Artists and Bands

The Futureheads’ guitarist, Ross Millard, talks Manchester United, inventing privacy, and “The Chaos”

The Futureheads’ newest offering, “The Chaos”, is a truly electric album that doesn’t venture far from the band’s signature sound, but that has a healthy dose of fresh and new takes of what we love most about their music. Some standout tracks include “Struck Dumb,” which features a couple of heavier riffs, but has an overall playful tone, and “I Can Do That,” which has an upbeat feeling that is reminiscent of a Ramones tune. The band’s guitarist, Ross Millard, was kind enough to answer a few questions about The Futureheads’ music making process and their latest album:

Q: What makes your latest album, “The Chaos,” different from the rest? Was the writing / recording process enjoyable?

A: I think this is the first record that we’ve made with “full independence” in mind. I think it’s different because this record has it’s darker, more minor moments. We wanted the album to be a positive, uplifting record, but we wanted to acknowledge our surroundings and our times, so I guess it’s harps of light shafting through the darkness, this time. The process was enjoyable because we gave ourselves more time to make this record and didn’t impose much of a deadline on the finished product. Dave, our drummer, has had a son with his girlfriend and that meant we had to take our foot off the gas to a certain extent, but I think taking more time in the studio has benefitted all of us because the songs start to change and expand the longer you have them kicking around the rehearsal room.

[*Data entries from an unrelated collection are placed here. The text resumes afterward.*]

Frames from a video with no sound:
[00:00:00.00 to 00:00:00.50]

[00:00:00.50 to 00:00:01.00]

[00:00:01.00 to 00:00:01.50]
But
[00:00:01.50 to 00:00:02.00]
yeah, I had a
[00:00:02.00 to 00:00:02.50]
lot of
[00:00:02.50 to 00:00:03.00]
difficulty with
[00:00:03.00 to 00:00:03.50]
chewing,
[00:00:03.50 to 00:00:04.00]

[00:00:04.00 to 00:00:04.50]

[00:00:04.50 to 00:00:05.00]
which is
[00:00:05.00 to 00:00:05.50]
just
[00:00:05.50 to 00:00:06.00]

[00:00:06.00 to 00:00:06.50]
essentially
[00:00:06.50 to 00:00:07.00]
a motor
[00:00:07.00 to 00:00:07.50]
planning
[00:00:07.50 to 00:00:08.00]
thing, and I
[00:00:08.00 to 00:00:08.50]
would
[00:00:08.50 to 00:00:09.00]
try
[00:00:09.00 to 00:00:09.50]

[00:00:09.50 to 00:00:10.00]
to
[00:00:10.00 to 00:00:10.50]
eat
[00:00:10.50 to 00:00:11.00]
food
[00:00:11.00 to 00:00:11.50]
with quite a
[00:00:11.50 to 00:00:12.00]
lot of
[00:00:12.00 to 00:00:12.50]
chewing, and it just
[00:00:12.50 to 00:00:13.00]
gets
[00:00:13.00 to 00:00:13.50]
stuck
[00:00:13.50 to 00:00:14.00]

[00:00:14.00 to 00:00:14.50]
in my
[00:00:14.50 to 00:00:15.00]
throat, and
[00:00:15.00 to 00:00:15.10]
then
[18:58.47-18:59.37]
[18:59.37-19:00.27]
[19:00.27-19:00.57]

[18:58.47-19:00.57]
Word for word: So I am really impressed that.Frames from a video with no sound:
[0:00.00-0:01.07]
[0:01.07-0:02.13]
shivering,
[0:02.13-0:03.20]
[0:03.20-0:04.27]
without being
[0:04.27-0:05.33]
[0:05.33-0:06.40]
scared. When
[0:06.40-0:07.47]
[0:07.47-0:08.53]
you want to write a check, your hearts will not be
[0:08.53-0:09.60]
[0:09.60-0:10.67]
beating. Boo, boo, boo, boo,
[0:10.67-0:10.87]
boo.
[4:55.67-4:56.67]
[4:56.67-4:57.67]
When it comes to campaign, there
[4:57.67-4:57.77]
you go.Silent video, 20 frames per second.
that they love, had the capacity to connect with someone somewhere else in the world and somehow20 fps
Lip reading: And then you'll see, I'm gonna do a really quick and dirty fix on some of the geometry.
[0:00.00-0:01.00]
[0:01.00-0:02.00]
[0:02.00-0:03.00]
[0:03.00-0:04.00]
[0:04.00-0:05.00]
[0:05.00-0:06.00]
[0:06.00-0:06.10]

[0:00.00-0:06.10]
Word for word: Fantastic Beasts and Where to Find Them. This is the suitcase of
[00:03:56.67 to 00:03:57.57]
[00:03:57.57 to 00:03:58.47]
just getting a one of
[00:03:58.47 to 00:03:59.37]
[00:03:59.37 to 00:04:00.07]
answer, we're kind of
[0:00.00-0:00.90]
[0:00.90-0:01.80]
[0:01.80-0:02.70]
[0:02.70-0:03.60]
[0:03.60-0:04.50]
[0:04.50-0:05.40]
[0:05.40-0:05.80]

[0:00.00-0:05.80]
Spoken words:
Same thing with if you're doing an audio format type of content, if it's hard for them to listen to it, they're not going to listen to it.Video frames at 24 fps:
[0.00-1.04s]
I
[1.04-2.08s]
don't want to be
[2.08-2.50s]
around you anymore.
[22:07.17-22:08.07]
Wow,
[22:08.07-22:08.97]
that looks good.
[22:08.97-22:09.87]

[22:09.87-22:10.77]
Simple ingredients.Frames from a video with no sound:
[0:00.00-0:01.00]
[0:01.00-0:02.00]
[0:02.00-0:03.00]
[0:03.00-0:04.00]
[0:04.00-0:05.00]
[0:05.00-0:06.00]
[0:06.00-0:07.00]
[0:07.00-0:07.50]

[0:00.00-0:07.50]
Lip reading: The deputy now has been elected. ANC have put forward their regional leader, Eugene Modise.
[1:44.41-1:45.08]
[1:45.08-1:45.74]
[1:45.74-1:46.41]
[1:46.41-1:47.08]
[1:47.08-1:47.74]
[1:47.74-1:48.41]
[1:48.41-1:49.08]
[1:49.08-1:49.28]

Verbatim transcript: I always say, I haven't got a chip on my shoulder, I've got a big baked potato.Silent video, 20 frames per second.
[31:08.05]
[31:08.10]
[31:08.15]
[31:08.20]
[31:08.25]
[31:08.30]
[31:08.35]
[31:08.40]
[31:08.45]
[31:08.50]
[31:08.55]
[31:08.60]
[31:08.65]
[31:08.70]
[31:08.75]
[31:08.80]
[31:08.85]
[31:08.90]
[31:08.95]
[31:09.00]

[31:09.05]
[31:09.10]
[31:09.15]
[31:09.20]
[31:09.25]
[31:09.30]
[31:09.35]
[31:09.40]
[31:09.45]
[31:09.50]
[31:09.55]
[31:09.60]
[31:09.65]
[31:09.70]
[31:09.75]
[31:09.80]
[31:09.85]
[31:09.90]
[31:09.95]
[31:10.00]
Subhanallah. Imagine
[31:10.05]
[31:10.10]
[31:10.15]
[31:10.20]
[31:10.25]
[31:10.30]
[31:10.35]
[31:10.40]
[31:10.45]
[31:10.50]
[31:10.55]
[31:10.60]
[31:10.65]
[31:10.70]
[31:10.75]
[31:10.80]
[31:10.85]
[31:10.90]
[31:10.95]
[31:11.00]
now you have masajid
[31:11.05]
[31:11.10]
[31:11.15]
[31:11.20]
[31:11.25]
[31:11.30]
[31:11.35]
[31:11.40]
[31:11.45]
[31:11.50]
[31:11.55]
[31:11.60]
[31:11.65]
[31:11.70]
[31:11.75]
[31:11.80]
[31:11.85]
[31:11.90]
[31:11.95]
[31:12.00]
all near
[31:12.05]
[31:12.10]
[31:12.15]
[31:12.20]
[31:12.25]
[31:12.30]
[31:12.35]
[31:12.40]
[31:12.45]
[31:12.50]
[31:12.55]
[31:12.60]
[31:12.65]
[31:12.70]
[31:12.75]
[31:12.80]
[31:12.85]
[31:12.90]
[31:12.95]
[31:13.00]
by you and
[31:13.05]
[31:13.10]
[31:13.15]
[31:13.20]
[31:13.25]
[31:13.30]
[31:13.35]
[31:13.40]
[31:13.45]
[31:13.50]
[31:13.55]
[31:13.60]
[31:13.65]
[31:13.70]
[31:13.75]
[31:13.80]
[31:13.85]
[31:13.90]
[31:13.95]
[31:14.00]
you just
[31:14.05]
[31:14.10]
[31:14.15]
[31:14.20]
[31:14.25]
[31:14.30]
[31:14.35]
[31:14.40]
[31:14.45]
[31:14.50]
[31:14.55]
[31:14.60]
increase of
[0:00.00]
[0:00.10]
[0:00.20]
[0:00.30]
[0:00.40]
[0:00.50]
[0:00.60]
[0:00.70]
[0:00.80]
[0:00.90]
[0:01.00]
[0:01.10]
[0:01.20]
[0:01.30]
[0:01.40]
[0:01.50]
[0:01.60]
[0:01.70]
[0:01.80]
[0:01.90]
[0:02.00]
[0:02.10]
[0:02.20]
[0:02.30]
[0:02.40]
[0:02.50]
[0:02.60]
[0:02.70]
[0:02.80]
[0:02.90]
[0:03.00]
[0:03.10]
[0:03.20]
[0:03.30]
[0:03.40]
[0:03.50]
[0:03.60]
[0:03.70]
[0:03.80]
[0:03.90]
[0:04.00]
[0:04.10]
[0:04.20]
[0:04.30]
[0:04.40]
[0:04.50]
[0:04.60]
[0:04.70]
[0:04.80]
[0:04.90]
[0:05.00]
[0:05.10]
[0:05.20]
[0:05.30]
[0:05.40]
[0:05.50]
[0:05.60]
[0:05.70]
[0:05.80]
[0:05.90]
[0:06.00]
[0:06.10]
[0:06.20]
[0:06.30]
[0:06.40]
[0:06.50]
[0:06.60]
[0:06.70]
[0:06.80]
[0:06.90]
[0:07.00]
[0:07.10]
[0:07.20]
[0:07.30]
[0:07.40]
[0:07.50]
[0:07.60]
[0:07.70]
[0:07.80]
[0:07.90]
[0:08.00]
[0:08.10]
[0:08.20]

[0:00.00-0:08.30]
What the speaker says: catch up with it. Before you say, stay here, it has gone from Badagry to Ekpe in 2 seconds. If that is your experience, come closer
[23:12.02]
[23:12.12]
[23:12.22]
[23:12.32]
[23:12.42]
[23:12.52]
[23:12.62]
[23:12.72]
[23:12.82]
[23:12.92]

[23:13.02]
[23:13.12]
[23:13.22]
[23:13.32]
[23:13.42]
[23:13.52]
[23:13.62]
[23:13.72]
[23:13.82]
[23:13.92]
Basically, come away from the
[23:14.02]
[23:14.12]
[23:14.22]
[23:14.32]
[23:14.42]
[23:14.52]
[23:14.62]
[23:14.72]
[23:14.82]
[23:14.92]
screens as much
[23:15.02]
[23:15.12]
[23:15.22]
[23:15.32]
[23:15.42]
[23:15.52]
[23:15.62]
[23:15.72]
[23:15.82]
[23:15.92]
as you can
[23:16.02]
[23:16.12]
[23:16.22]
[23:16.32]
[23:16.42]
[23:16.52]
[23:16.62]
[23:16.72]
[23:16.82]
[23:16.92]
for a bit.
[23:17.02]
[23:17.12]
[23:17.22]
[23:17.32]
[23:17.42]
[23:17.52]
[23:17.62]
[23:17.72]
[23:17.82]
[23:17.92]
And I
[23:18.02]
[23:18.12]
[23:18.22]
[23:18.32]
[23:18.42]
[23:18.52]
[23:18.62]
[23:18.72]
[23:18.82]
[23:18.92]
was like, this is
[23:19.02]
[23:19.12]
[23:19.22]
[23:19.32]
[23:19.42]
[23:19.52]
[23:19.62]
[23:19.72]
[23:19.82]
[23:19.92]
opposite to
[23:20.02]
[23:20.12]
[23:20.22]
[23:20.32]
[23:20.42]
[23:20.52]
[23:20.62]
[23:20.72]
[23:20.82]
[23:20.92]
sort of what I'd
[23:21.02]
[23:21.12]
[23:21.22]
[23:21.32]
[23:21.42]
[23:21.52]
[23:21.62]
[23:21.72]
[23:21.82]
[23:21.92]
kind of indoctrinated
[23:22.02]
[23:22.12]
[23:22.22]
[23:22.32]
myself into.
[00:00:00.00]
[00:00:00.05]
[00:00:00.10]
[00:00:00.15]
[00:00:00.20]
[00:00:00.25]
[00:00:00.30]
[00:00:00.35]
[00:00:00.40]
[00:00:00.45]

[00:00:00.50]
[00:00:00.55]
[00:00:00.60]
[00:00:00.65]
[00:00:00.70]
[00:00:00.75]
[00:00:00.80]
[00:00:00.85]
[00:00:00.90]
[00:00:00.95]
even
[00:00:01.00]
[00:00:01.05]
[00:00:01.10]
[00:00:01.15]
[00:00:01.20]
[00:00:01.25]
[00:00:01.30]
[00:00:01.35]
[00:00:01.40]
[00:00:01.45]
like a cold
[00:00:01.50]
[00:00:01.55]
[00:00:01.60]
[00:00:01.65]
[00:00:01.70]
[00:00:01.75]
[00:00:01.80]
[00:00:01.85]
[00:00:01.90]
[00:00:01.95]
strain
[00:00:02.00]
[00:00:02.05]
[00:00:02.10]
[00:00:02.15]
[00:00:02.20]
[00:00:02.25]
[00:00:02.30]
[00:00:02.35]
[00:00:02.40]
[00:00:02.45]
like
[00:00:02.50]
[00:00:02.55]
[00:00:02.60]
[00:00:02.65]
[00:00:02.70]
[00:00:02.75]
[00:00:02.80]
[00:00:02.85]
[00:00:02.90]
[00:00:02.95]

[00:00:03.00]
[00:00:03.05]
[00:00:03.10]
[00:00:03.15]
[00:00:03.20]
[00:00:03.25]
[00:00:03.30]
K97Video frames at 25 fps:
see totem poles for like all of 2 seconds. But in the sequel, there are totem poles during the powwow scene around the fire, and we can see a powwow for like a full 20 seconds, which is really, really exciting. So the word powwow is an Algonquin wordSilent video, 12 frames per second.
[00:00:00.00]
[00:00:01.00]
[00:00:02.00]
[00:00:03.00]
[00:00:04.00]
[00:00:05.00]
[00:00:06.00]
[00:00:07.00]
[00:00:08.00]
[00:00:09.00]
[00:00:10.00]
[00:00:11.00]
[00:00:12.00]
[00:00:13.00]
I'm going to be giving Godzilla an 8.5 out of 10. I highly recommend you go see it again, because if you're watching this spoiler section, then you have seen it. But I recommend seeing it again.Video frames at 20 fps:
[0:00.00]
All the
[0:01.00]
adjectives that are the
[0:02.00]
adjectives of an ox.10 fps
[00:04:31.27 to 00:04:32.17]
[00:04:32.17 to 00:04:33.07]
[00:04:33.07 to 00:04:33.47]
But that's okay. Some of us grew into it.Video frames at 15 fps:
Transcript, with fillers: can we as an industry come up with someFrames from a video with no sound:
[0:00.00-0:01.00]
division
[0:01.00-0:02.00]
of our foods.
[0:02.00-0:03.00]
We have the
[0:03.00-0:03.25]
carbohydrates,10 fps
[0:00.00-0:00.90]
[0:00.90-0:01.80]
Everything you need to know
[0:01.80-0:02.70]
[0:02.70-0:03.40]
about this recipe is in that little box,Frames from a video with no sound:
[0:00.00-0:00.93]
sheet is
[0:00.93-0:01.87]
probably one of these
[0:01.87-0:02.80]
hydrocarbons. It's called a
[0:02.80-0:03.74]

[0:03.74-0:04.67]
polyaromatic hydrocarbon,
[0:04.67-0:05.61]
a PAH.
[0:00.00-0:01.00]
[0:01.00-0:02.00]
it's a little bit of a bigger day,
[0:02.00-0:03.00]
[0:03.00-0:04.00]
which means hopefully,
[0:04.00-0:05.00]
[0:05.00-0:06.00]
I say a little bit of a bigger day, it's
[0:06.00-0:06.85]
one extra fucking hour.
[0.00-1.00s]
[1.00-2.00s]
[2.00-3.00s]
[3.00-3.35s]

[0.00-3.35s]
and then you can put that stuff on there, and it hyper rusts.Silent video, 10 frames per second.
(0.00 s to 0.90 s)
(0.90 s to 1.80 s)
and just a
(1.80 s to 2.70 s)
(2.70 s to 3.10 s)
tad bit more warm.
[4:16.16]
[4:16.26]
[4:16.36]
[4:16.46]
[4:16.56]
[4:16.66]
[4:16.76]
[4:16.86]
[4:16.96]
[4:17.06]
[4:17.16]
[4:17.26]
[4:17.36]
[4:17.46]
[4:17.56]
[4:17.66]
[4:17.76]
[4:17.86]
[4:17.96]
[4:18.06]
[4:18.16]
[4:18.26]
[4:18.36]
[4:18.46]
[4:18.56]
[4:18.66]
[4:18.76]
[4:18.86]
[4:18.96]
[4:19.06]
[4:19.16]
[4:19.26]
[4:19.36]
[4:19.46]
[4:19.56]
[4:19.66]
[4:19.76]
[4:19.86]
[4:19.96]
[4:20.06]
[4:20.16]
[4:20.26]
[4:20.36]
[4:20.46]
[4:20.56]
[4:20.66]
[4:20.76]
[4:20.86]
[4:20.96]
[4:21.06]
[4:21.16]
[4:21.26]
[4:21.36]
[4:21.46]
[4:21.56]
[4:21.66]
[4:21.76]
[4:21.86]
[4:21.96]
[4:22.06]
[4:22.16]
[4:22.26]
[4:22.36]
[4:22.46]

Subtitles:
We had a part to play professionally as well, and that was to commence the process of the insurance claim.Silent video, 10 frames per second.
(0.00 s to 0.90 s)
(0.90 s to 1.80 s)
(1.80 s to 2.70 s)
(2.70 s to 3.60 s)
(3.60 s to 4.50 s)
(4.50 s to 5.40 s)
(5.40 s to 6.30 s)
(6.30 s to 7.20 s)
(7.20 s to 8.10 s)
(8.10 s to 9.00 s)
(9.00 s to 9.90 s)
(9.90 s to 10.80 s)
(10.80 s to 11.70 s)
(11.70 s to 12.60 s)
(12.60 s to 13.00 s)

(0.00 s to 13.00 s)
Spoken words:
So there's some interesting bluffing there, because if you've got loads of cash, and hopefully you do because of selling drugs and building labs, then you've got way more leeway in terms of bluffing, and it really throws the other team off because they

Q: Besides punk, which has an obvious influence on your music, what other sounds and  factors inspire you?

A: Because we’re such a big harmony band, a lot of counterpoint, minimalist classical music influences our arrangements too. People like Steve Reich, Phillip Glass and Arvo Part have made some incredible contributions to polyrhythmic music and arrangements. I think doo-wop also has a role to play in some of the sweeter moments with the band too.

Q: What is your favorite city to play in and why?

A: New York City is a huge favourite of ours because it’s the birthplace of punk-rock and a great show there validates any band. We’ve played in the US many times now, and some of my favourite shows have been in New York. It can feel like a hometown show in many ways, especially if we haven’t played there for a while. The US tour we’ve got coming up is our first in four years and it’s one we’ve been looking forward to since we arrived home from the last one back in ’06.

Q: What’s the best concert you guys (individually or together) have been to? What made it so good?

A: I saw “At The Drive In” from El Paso in Leeds [at The] Cockpit, just after the release of the “Relationship Of Command” album. That record was incendiary and I’ve never been more excited to see a band in my life. The venue holds five hundred people and I remember it being sooooo hot [that] they opened all of the fire escapes for cooler air in the end. That band changed a lot of things for me because they showed me that energy is essential in a performance. It’s not about posturing, it’s not about haircuts, or leather, or denim – it’s about tearing through the songs and the crowd, and burning something indelible into the audience. They were a great band and it was a tragedy when they split.

Q: What other interests do you guys have, besides music?

A: I love football! I’m a season ticket holder for Manchester United and I go with my dad whenever I’m home. Rarely miss a game. We’re all big readers in the band and I’ve had countless good conversations on the road with Barry, who loves esoteric literature. All that stuff blows my mind [but] I’m more of a Norman Mailer man, to be honest. There’s nothing quite like disappearing into a book when you’re on the road: it’s the best way to invent privacy, that’s for sure.

Q:  If you weren’t in a band, what would you be doing for a living?

A: When I was at University, I thought I’d end up spending most of my days writing. I spend a lot of my time now scribbling away with this and that. Since the band has become my life, though, I’ve realised that it’s important to have a job that allows you to be outside, apart from the two hours a day that we spend rocking out. There’s nothing that currently stops me from being outdoors and I’d hate to be cooped up inside for most of the week.